The required output is every entry, printed exactly as written.

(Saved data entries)
• • •

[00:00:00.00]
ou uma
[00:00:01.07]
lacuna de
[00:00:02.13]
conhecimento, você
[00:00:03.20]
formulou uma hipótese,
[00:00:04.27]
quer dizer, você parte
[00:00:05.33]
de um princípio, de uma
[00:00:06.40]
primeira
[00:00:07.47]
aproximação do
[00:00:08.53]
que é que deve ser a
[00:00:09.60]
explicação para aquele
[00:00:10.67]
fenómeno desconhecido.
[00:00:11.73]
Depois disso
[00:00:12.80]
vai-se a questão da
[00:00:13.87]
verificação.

• • •

* **Response area**:
[00:00:00.00]
ou uma
[00:00:01.07]
lacuna de
[00:00:02.13]
conhecimento, você
[00:00:03.20]
formulou uma hipótese,
[00:00:04.27]
quer dizer, você parte
[00:00:05.33]
de um princípio, de uma
[00:00:06.40]
primeira
[00:00:07.47]
aproximação do
[00:00:08.53]
que é que deve ser a
[00:00:09.60]
explicação para aquele
[00:00:10.67]
fenómeno desconhecido.
[00:00:11.73]
Depois disso
[00:00:12.80]
vai-se a questão da
[00:00:13.87]
verificação.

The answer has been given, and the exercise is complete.